» How to complete this task
Here is a block of records. Copy every line in it that includes "speaker".

» Source material

____

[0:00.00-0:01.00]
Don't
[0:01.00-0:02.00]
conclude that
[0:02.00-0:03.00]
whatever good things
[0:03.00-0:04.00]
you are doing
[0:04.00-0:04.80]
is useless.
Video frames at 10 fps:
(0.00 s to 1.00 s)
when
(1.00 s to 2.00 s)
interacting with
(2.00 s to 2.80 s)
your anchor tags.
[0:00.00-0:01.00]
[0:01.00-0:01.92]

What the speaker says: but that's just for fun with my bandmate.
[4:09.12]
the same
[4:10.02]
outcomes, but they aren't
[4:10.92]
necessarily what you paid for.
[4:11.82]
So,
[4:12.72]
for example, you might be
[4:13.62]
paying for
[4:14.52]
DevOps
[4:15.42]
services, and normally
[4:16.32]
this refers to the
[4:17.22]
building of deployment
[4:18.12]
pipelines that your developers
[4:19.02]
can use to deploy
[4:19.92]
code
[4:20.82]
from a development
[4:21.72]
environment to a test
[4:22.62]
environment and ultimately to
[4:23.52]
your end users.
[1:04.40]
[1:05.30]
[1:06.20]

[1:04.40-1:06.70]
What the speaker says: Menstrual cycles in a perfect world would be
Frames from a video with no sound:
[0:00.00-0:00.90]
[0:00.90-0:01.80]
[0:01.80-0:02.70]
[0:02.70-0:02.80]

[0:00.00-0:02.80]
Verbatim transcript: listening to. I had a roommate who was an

____

» Answer box
What the speaker says: but that's just for fun with my bandmate.
What the speaker says: Menstrual cycles in a perfect world would be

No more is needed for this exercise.